## TASK REQUIREMENTS
Every line from the start of the records below to the line containing "[0:21.00-0:22.00]" should be retyped exactly, that line included, and no others.

___ INFORMATION GIVEN

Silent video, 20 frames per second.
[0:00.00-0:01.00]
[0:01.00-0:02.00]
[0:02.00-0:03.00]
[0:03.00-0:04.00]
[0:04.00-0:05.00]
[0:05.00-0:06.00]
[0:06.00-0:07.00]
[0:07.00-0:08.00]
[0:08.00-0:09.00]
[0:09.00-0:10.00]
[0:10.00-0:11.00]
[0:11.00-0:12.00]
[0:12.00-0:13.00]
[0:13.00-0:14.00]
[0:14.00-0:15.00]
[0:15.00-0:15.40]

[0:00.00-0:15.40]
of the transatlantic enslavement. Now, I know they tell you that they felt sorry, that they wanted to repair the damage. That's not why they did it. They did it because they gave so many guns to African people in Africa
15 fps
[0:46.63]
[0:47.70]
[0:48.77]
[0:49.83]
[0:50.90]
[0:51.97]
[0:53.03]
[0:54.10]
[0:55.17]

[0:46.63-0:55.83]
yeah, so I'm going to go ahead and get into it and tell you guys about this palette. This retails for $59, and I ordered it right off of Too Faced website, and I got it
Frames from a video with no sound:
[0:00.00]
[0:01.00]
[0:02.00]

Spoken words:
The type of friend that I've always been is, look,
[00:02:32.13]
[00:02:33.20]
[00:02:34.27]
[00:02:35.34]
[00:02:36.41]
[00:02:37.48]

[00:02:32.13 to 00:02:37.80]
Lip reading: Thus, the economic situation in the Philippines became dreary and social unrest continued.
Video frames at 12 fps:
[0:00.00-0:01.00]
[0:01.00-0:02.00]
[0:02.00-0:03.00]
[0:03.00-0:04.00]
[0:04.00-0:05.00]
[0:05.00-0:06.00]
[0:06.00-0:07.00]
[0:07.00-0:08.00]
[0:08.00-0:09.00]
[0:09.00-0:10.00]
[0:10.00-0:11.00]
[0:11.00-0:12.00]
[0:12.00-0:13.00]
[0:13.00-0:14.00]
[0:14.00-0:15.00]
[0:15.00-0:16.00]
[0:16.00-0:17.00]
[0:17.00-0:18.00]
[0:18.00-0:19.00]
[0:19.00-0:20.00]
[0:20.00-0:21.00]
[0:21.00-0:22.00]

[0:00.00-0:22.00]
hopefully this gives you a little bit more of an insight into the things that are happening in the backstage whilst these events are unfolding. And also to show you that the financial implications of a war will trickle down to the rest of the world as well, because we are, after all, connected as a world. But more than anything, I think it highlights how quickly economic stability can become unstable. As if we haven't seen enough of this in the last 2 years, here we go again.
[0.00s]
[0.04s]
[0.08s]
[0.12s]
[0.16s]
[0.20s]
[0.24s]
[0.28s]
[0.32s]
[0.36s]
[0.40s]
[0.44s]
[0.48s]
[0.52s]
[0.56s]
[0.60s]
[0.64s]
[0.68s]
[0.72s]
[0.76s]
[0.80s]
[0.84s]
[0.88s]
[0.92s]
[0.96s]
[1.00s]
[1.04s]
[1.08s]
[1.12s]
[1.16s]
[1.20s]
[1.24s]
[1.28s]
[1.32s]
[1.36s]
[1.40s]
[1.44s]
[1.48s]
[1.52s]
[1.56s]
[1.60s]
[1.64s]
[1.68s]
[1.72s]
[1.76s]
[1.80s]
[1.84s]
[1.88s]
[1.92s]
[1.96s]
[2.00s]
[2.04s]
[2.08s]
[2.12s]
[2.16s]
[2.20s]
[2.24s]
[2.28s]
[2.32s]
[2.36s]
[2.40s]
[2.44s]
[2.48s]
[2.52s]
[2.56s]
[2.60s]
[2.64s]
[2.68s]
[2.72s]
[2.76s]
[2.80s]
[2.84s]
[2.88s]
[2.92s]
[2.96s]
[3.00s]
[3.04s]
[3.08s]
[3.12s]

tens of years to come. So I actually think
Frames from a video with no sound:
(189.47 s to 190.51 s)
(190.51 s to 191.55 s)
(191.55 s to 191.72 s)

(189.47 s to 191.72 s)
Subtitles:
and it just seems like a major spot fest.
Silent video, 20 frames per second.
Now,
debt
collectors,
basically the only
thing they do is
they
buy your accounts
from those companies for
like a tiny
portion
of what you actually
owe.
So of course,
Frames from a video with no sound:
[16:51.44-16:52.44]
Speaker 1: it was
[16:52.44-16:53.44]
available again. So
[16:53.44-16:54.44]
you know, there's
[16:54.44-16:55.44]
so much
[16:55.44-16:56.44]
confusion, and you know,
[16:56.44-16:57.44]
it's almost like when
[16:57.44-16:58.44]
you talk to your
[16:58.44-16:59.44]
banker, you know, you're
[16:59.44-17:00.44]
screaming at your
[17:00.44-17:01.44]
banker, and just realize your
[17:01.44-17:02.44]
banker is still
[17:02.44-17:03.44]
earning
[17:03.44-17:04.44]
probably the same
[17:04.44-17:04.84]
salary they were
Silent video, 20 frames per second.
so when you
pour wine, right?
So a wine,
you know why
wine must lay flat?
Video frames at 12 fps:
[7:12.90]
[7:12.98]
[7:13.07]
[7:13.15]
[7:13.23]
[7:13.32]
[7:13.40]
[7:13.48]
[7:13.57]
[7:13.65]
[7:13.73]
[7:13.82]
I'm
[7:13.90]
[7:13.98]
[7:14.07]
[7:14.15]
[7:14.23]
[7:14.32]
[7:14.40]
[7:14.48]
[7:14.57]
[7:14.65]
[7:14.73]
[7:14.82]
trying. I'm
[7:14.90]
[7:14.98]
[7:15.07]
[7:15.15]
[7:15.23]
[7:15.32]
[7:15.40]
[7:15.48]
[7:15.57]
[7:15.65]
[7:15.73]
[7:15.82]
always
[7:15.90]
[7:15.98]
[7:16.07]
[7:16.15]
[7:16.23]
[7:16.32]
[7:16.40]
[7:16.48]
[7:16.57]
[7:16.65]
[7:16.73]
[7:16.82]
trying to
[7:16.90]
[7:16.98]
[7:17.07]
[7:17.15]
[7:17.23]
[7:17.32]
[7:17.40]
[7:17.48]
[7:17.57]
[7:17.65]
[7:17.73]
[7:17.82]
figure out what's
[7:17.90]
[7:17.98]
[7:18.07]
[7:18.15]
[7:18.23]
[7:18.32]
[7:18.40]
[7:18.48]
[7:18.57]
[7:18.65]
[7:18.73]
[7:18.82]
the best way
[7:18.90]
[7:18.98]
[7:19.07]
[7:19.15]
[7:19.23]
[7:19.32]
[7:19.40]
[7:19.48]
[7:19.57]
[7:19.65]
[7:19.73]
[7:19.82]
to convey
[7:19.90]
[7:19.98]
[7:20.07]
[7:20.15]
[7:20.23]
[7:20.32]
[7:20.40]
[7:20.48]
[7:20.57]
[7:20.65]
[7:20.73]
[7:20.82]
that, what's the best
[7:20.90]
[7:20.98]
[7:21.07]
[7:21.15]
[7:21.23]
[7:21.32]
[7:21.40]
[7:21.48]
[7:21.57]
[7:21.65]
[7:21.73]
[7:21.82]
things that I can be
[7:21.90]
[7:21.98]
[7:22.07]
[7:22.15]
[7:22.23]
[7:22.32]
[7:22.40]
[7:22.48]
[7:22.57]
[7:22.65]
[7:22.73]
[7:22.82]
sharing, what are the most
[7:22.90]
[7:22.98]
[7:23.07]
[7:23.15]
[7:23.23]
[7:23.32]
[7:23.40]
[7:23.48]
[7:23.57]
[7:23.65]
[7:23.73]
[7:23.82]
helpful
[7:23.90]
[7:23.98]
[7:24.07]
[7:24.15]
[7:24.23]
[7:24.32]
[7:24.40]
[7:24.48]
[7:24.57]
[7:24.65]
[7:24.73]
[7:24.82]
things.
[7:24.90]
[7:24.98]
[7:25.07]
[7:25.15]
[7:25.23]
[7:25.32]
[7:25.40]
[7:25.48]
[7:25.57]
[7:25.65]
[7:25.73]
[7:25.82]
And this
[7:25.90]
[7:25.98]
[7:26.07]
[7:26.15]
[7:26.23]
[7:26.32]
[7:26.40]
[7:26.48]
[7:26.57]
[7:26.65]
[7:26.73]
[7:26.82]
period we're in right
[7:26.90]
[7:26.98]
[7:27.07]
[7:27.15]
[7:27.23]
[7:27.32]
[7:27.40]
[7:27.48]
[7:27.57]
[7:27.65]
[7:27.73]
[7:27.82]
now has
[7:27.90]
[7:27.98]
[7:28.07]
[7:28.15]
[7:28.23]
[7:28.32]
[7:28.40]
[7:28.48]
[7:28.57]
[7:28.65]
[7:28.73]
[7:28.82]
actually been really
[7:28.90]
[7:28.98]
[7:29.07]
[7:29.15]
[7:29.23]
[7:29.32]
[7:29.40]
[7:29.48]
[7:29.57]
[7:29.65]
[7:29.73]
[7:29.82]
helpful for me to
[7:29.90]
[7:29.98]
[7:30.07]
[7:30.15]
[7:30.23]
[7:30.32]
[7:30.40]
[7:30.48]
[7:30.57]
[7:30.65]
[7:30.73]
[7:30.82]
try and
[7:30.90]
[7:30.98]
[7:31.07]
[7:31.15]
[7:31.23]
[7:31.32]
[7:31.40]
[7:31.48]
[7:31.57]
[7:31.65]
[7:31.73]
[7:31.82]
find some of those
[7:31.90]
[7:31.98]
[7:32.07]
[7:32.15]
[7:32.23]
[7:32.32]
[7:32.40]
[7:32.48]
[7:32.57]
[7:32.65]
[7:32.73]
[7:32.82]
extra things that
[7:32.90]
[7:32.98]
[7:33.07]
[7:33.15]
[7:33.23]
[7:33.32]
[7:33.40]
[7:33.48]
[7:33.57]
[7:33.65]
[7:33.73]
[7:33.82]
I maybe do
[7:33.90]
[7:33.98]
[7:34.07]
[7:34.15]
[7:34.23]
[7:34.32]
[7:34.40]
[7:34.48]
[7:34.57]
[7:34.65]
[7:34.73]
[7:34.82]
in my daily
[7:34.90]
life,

______

## TASK ANSWER
Silent video, 20 frames per second.
[0:00.00-0:01.00]
[0:01.00-0:02.00]
[0:02.00-0:03.00]
[0:03.00-0:04.00]
[0:04.00-0:05.00]
[0:05.00-0:06.00]
[0:06.00-0:07.00]
[0:07.00-0:08.00]
[0:08.00-0:09.00]
[0:09.00-0:10.00]
[0:10.00-0:11.00]
[0:11.00-0:12.00]
[0:12.00-0:13.00]
[0:13.00-0:14.00]
[0:14.00-0:15.00]
[0:15.00-0:15.40]

[0:00.00-0:15.40]
of the transatlantic enslavement. Now, I know they tell you that they felt sorry, that they wanted to repair the damage. That's not why they did it. They did it because they gave so many guns to African people in Africa
15 fps
[0:46.63]
[0:47.70]
[0:48.77]
[0:49.83]
[0:50.90]
[0:51.97]
[0:53.03]
[0:54.10]
[0:55.17]

[0:46.63-0:55.83]
yeah, so I'm going to go ahead and get into it and tell you guys about this palette. This retails for $59, and I ordered it right off of Too Faced website, and I got it
Frames from a video with no sound:
[0:00.00]
[0:01.00]
[0:02.00]

Spoken words:
The type of friend that I've always been is, look,
[00:02:32.13]
[00:02:33.20]
[00:02:34.27]
[00:02:35.34]
[00:02:36.41]
[00:02:37.48]

[00:02:32.13 to 00:02:37.80]
Lip reading: Thus, the economic situation in the Philippines became dreary and social unrest continued.
Video frames at 12 fps:
[0:00.00-0:01.00]
[0:01.00-0:02.00]
[0:02.00-0:03.00]
[0:03.00-0:04.00]
[0:04.00-0:05.00]
[0:05.00-0:06.00]
[0:06.00-0:07.00]
[0:07.00-0:08.00]
[0:08.00-0:09.00]
[0:09.00-0:10.00]
[0:10.00-0:11.00]
[0:11.00-0:12.00]
[0:12.00-0:13.00]
[0:13.00-0:14.00]
[0:14.00-0:15.00]
[0:15.00-0:16.00]
[0:16.00-0:17.00]
[0:17.00-0:18.00]
[0:18.00-0:19.00]
[0:19.00-0:20.00]
[0:20.00-0:21.00]
[0:21.00-0:22.00]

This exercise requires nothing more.